Lors de la session du matin, avant la pause déjeuner, un procureur adjoint, Philip Galea Farrugia, a déclaré à la cour que Theuma avait été chargé par une personne anonyme de trouver quelqu’un pour tuer Caruana Galizia. Theuma aurait approché l’un des frères Degiorgio et un paiement de 150.000 euros (146.500 dollars) aurait été négocié, a déclaré Galea Farrugia.
Galea Farrugia a également déclaré qu’un fusil avait été initialement choisi comme arme du crime, mais qu’il avait ensuite été remplacé par une bombe. Les procureurs ont également déclaré qu’un téléphone portable – l’un des trois que George Degiorgio avait avec lui sur un bateau de croisière dans le Grand Port de Malte – avait déclenché l’explosion.

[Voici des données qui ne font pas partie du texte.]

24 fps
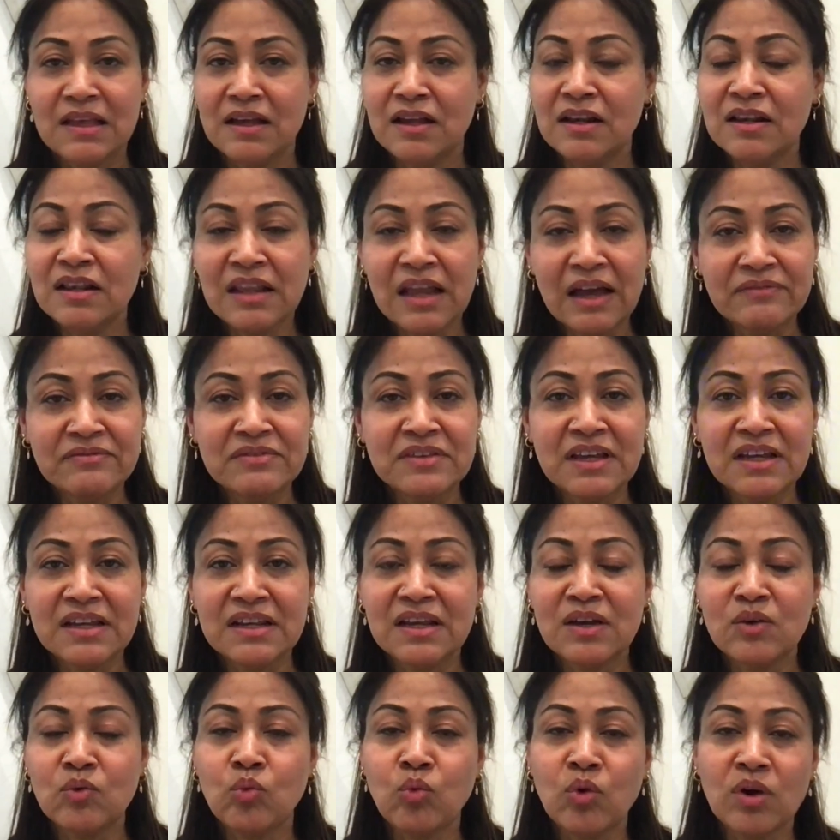Loved
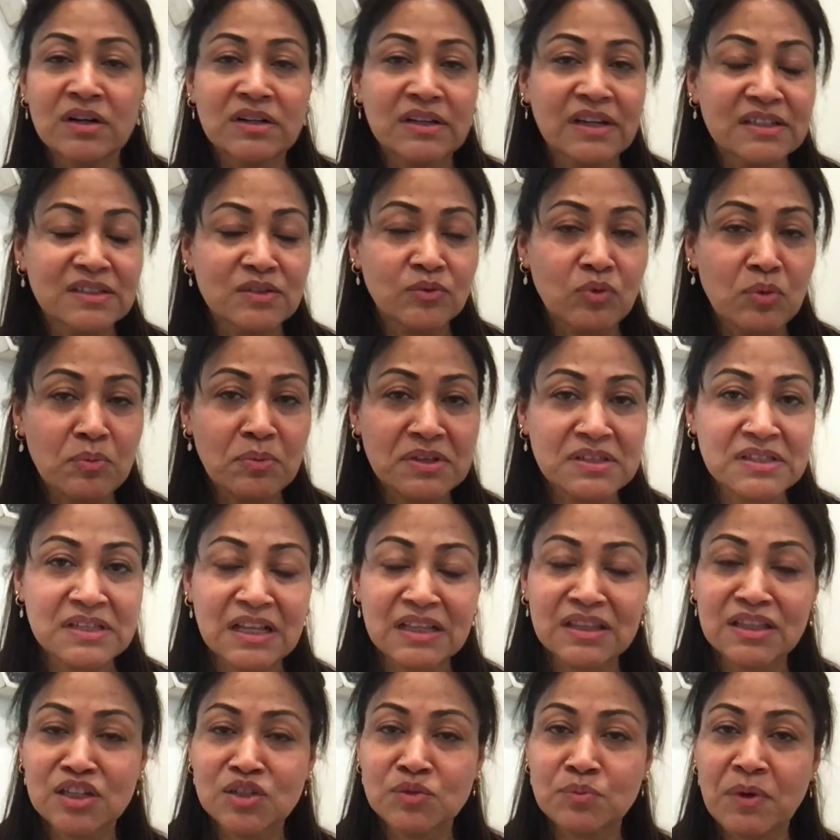it, worked as a women's
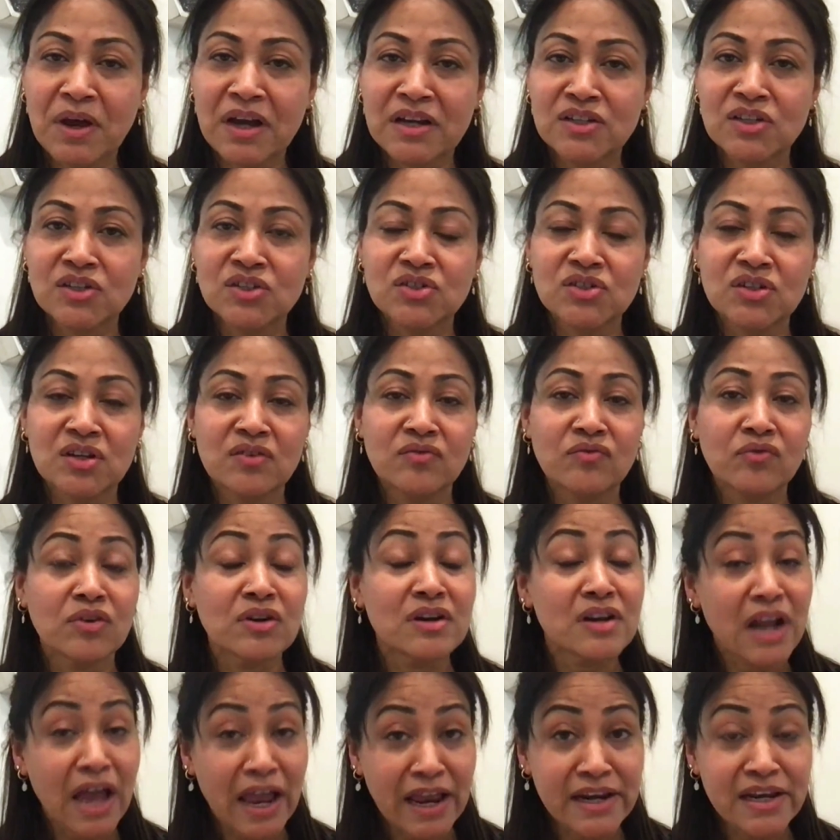health nurse practitioner for
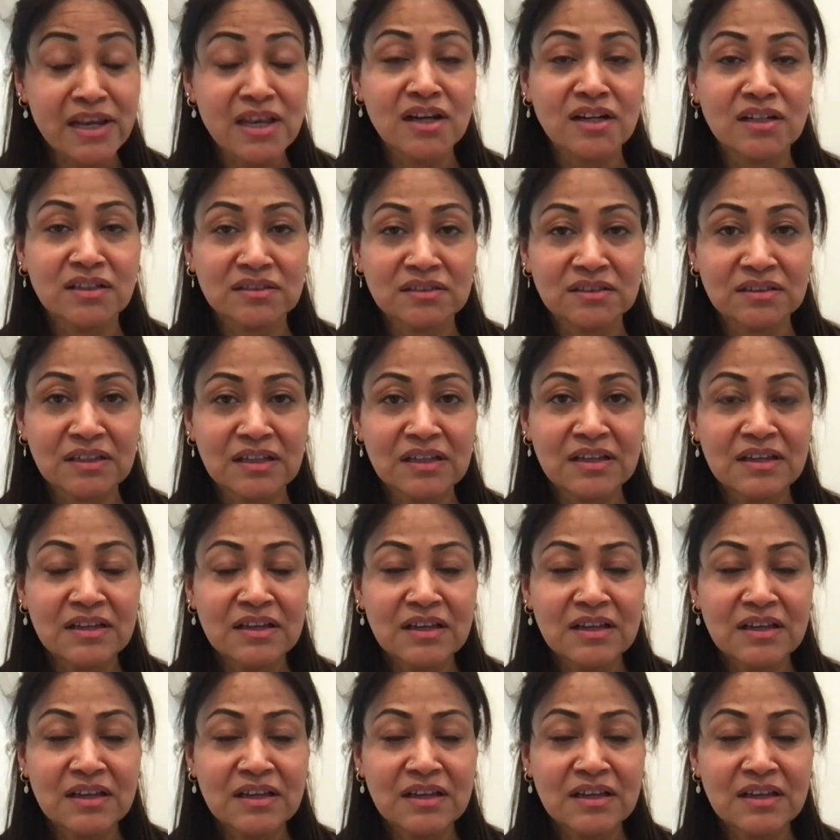9 years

Un rapport d’enquête publique de 2021 a conclu que l’État maltais « doit porter la responsabilité » du meurtre de Caruana Galizia en raison de la culture de l’impunité qui émanait des plus hauts niveaux du gouvernement.
Le commissaire aux droits de l’homme du Conseil de l’Europe, Dunja Mijatovi─ç, a décrié le « manque de résultats effectifs dans l’établissement des responsabilités cinq ans plus tard. »
Dans une lettre adressée à l’actuel premier ministre, Robert Abela, le commissaire a exprimé le besoin urgent de protéger les journalistes à Malte et a cité les affaires de diffamation en cours contre la famille de Caruana-Galizia.